WHAT IS NEEDED: If a line in the records below contains the word "frames", copy it.

Collected data

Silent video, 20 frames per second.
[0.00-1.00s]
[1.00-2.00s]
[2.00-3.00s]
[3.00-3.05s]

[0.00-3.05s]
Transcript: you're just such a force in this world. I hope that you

...

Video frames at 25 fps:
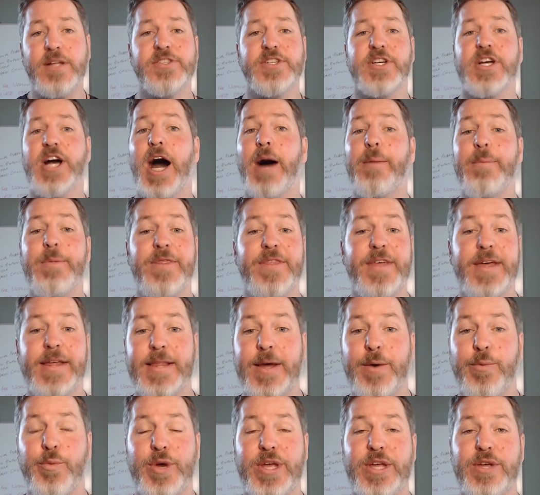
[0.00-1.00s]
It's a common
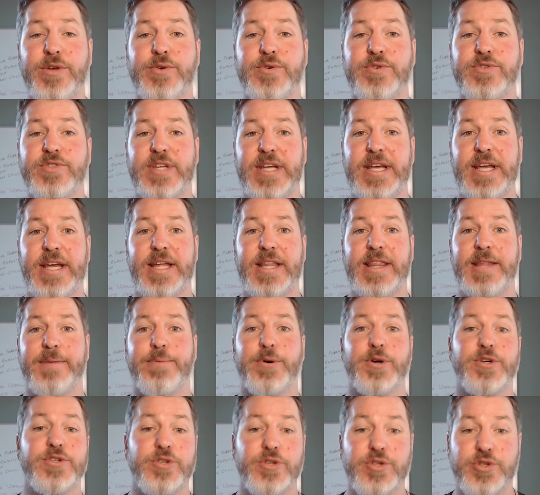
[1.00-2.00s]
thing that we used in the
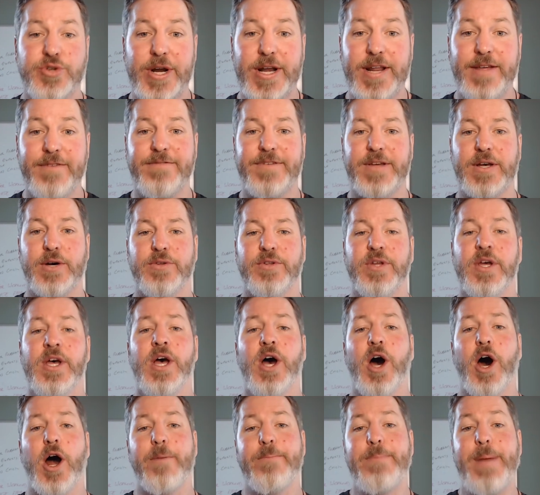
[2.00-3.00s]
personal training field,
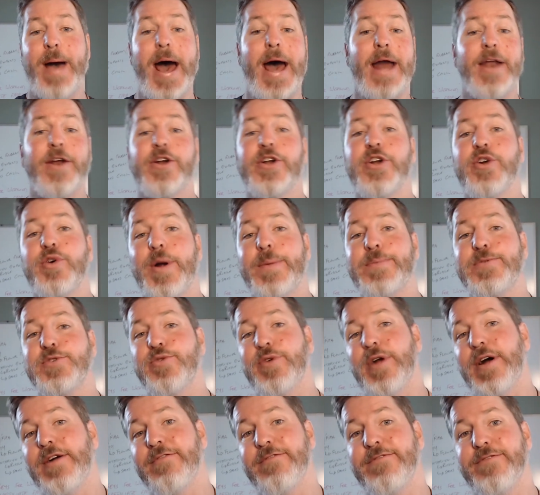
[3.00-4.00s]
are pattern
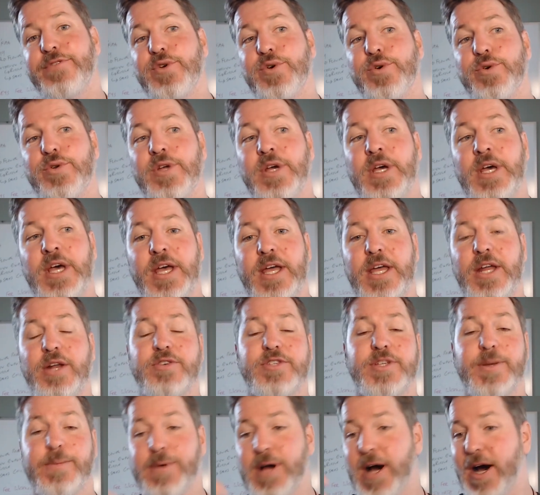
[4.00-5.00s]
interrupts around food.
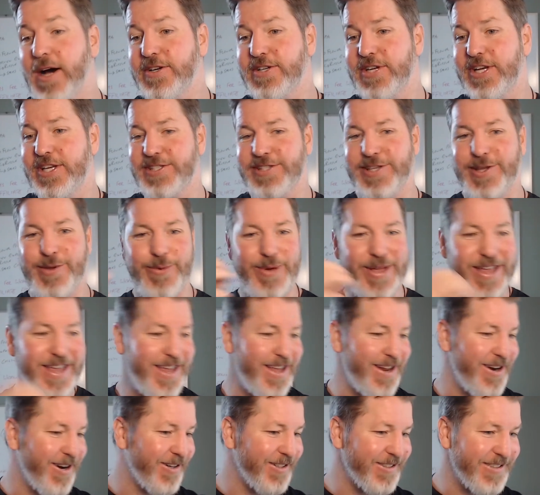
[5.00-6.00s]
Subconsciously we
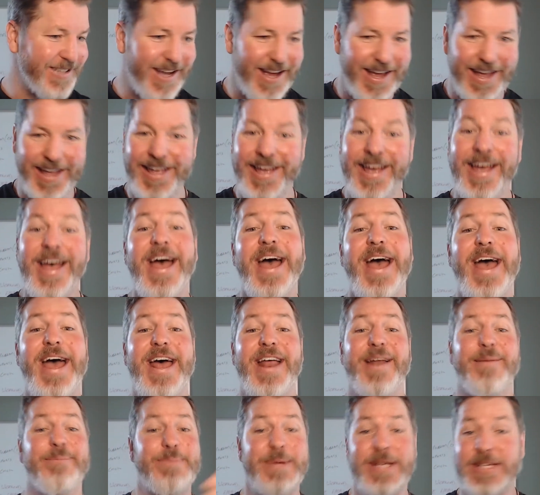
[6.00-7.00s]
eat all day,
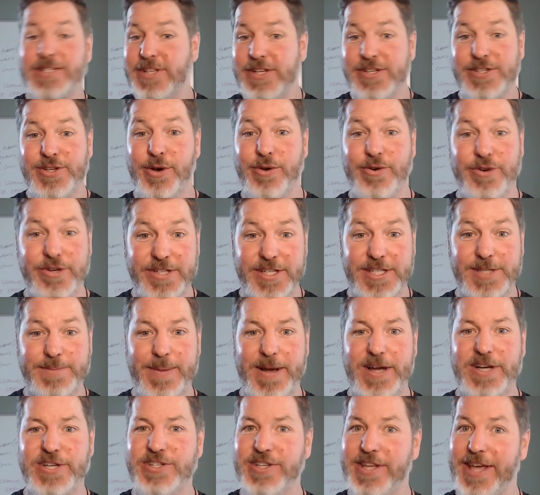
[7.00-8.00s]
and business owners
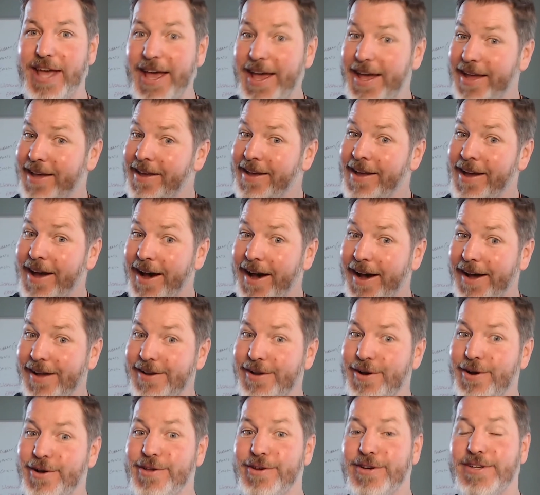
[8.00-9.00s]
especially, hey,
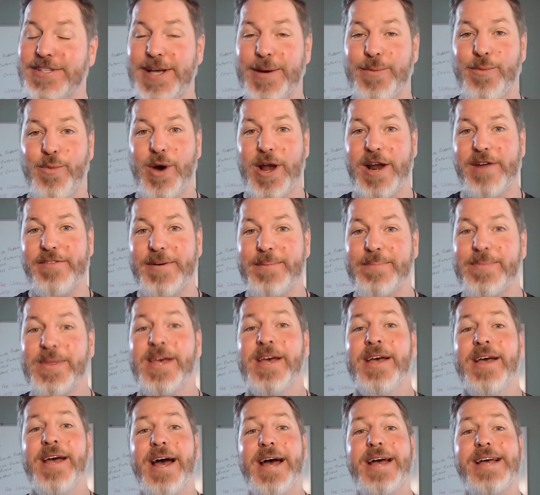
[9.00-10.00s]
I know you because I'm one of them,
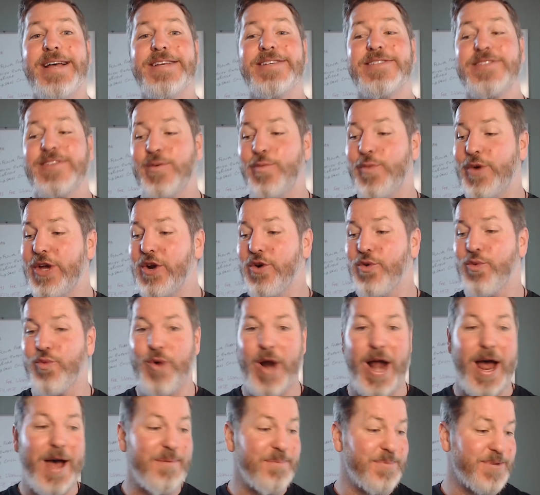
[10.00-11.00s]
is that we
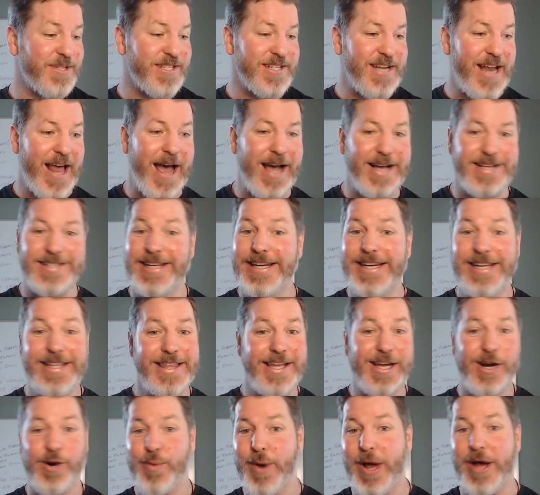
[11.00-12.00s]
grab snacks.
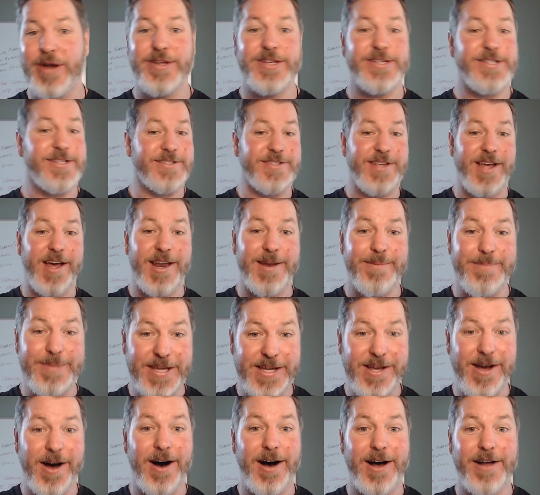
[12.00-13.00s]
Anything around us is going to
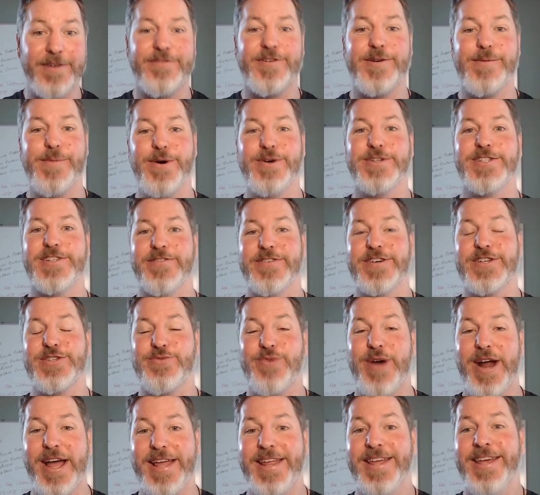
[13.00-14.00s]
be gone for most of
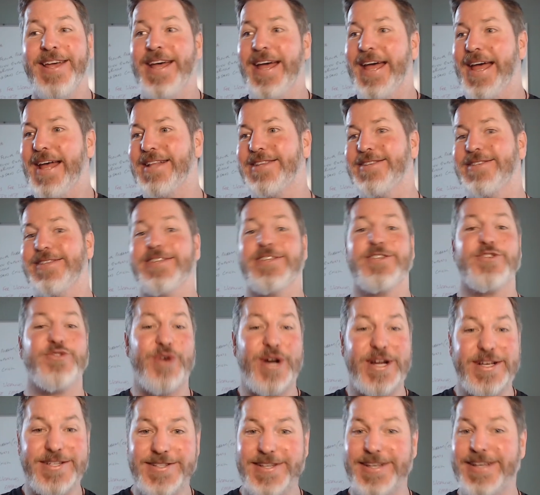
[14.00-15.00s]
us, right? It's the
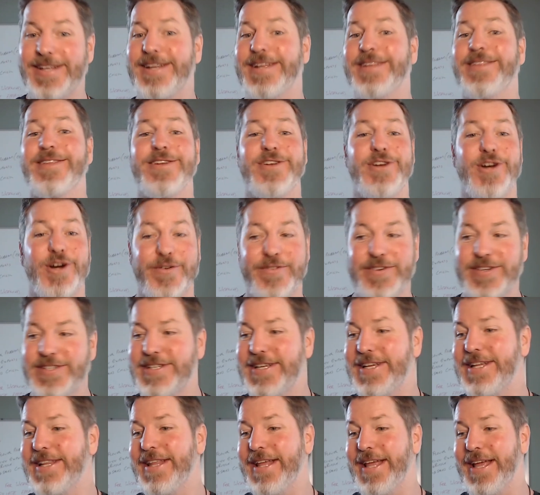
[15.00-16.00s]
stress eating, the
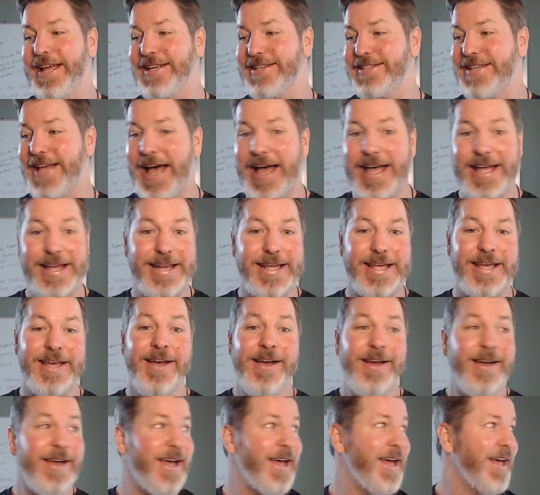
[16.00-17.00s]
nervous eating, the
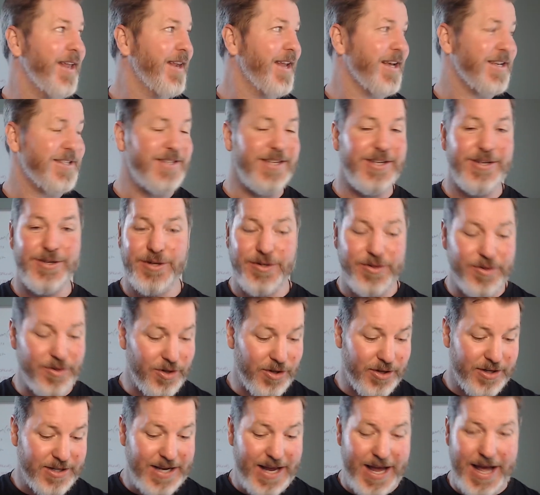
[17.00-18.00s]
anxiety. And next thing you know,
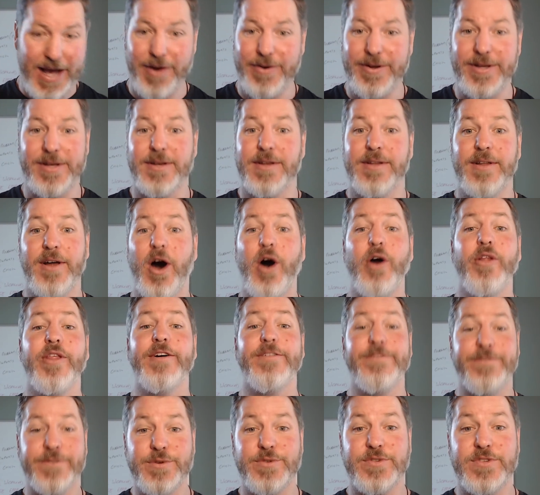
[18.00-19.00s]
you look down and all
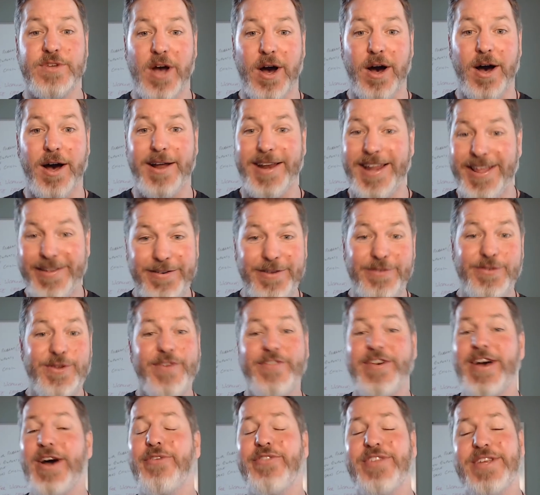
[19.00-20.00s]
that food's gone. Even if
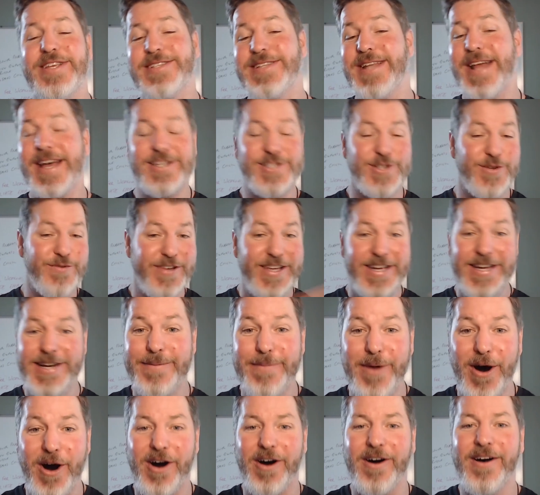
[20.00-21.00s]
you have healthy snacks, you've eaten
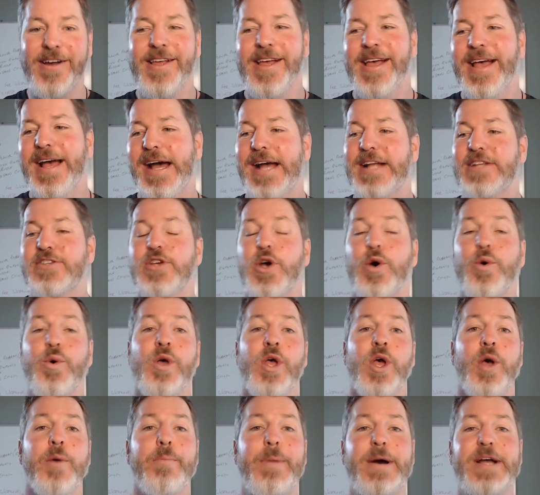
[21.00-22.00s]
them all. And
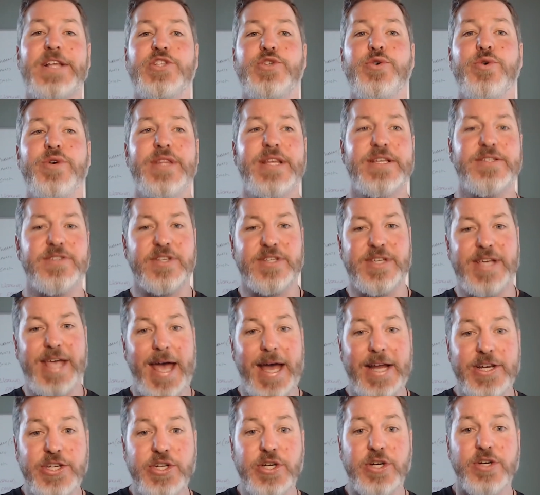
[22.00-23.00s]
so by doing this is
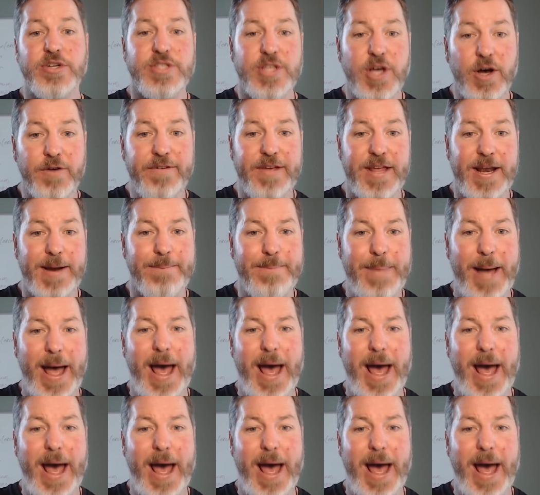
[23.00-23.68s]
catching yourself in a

EXERCISE RESULT:
Silent video, 20 frames per second.
Video frames at 25 fps:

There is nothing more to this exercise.